Our RHEL 7 machines have great long Log files and I asked about buffering of cut in this question. That question remains but a bit of experimentation showed a different issue.
I decided to try using cut by bytes, not by character and discovered the output buffering is different, on one machine but not the other:
On one machine, the two loops:
for ((ii=0;ii<5;ii++)); do date; usleep 500000 ; done | cut -b 1-99
for ((ii=0;ii<5;ii++)); do date; usleep 500000 ; done | cut -c 1-99
(observe the -c
vs -b
for cut
) both display the dates five times, as the loops are progressing.

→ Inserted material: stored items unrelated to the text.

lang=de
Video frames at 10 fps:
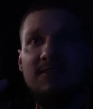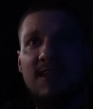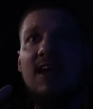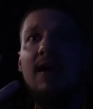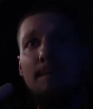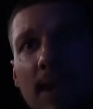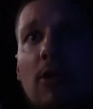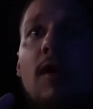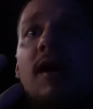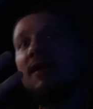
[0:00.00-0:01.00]
ein dicker,
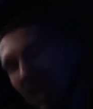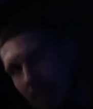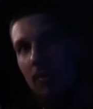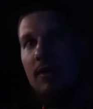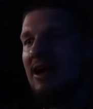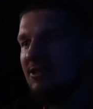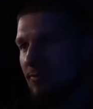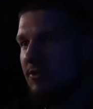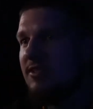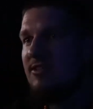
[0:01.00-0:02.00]
blauer Gameboy. Also
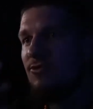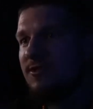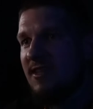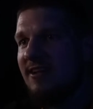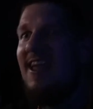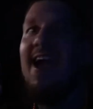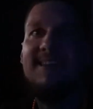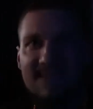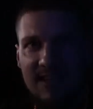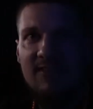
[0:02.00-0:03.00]
muss es jetzt sozusagen der
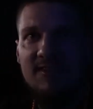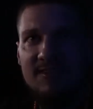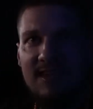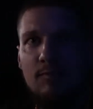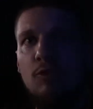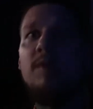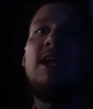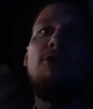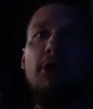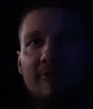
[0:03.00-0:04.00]
erste gewesen sein, nur mit
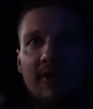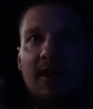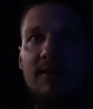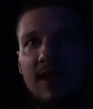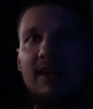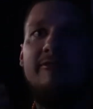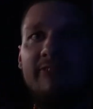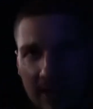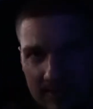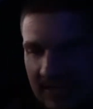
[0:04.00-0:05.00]
einer Neuauflage in einer anderen
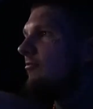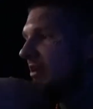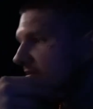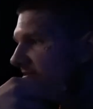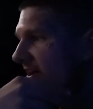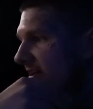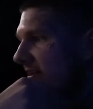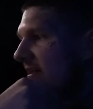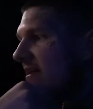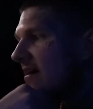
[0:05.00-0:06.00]
Farbe. Auf jeden Fall
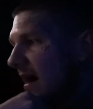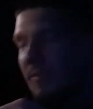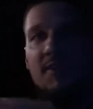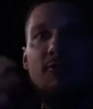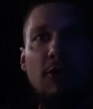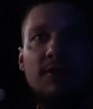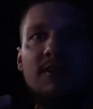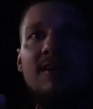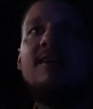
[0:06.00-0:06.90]
habe ich dort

On the other machine, this loop doing a cut by byte:
for ((ii=0;ii<5;ii++)); do date; usleep 500000 ; done | cut -b 1-99
displays the times as the loop is progressing while this loop:
for ((ii=0;ii<5;ii++)); do date; usleep 500000 ; done | cut -c 1-99
holds the output until the loop is complete. If I set it to run forever, it displays a set of times, every 8192 bytes of output. There are two times per second, as expected but the output is buffered.
Two questions,
- Why is one system different from the other?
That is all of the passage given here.